(Stored data)
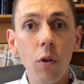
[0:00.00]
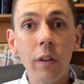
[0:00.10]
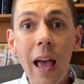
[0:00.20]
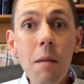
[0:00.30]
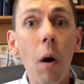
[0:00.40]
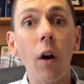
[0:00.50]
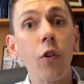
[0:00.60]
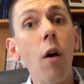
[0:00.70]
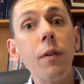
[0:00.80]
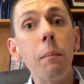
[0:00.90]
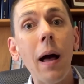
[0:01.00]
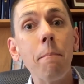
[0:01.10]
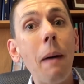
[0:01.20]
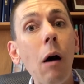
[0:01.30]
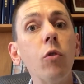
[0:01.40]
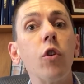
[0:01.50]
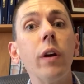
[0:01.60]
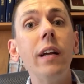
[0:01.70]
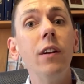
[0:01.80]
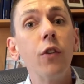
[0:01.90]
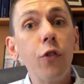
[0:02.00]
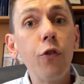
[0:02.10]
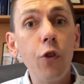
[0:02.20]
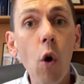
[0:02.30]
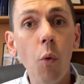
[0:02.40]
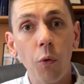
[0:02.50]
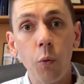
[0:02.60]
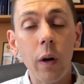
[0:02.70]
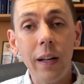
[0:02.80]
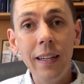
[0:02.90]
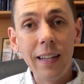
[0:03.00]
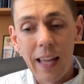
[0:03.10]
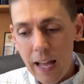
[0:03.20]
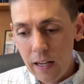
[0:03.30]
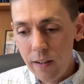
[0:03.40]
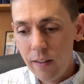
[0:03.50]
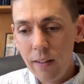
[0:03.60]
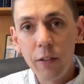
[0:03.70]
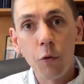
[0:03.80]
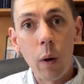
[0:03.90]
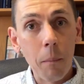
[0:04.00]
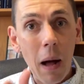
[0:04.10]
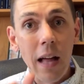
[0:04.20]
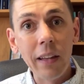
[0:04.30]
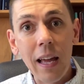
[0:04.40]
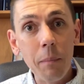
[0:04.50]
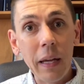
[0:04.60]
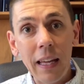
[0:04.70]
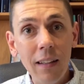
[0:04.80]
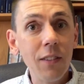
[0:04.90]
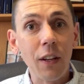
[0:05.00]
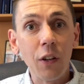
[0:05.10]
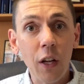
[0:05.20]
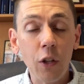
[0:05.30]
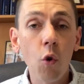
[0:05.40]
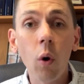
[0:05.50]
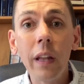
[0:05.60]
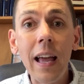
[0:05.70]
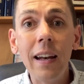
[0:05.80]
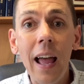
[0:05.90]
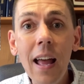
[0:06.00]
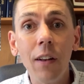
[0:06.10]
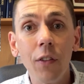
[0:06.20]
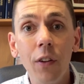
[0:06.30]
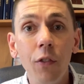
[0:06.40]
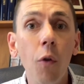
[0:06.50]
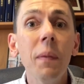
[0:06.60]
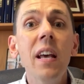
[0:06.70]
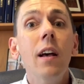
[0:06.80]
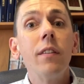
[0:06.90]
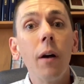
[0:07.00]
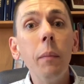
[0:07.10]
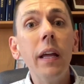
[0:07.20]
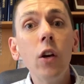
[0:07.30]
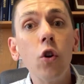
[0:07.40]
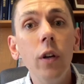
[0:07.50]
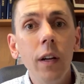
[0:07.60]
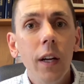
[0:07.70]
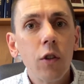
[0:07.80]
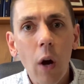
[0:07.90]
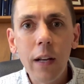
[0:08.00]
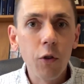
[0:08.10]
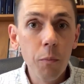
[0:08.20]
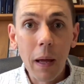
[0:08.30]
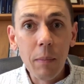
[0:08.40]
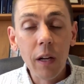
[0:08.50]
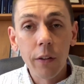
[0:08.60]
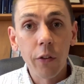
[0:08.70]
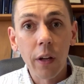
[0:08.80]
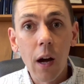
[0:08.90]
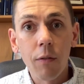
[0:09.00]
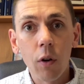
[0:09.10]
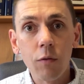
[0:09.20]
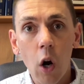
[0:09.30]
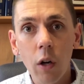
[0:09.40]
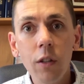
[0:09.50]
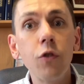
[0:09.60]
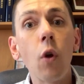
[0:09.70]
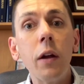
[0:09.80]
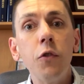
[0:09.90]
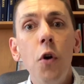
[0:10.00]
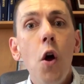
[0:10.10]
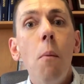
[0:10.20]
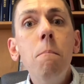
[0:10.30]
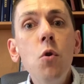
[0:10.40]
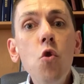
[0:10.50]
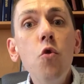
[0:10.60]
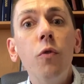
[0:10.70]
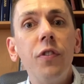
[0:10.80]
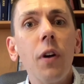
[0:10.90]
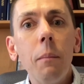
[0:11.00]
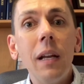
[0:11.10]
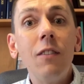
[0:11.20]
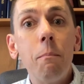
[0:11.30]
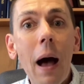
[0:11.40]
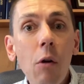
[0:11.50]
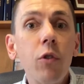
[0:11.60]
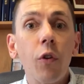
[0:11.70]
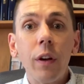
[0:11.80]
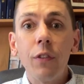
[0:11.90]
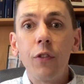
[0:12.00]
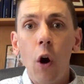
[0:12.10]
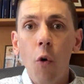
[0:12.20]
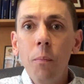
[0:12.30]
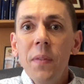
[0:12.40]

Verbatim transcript: landmarks, often by boundary stones, where indicated this is where my land begins and, and your land ends. And so somebody could try to, maybe under the cover of darkness, try to move somebody's boundary stone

YOUR OBJECTIVE -> For the records above, output each one exactly and skip any image.

RESPONSE TO THIS TASK ->
[0:00.00]
[0:00.10]
[0:00.20]
[0:00.30]
[0:00.40]
[0:00.50]
[0:00.60]
[0:00.70]
[0:00.80]
[0:00.90]
[0:01.00]
[0:01.10]
[0:01.20]
[0:01.30]
[0:01.40]
[0:01.50]
[0:01.60]
[0:01.70]
[0:01.80]
[0:01.90]
[0:02.00]
[0:02.10]
[0:02.20]
[0:02.30]
[0:02.40]
[0:02.50]
[0:02.60]
[0:02.70]
[0:02.80]
[0:02.90]
[0:03.00]
[0:03.10]
[0:03.20]
[0:03.30]
[0:03.40]
[0:03.50]
[0:03.60]
[0:03.70]
[0:03.80]
[0:03.90]
[0:04.00]
[0:04.10]
[0:04.20]
[0:04.30]
[0:04.40]
[0:04.50]
[0:04.60]
[0:04.70]
[0:04.80]
[0:04.90]
[0:05.00]
[0:05.10]
[0:05.20]
[0:05.30]
[0:05.40]
[0:05.50]
[0:05.60]
[0:05.70]
[0:05.80]
[0:05.90]
[0:06.00]
[0:06.10]
[0:06.20]
[0:06.30]
[0:06.40]
[0:06.50]
[0:06.60]
[0:06.70]
[0:06.80]
[0:06.90]
[0:07.00]
[0:07.10]
[0:07.20]
[0:07.30]
[0:07.40]
[0:07.50]
[0:07.60]
[0:07.70]
[0:07.80]
[0:07.90]
[0:08.00]
[0:08.10]
[0:08.20]
[0:08.30]
[0:08.40]
[0:08.50]
[0:08.60]
[0:08.70]
[0:08.80]
[0:08.90]
[0:09.00]
[0:09.10]
[0:09.20]
[0:09.30]
[0:09.40]
[0:09.50]
[0:09.60]
[0:09.70]
[0:09.80]
[0:09.90]
[0:10.00]
[0:10.10]
[0:10.20]
[0:10.30]
[0:10.40]
[0:10.50]
[0:10.60]
[0:10.70]
[0:10.80]
[0:10.90]
[0:11.00]
[0:11.10]
[0:11.20]
[0:11.30]
[0:11.40]
[0:11.50]
[0:11.60]
[0:11.70]
[0:11.80]
[0:11.90]
[0:12.00]
[0:12.10]
[0:12.20]
[0:12.30]
[0:12.40]

Verbatim transcript: landmarks, often by boundary stones, where indicated this is where my land begins and, and your land ends. And so somebody could try to, maybe under the cover of darkness, try to move somebody's boundary stone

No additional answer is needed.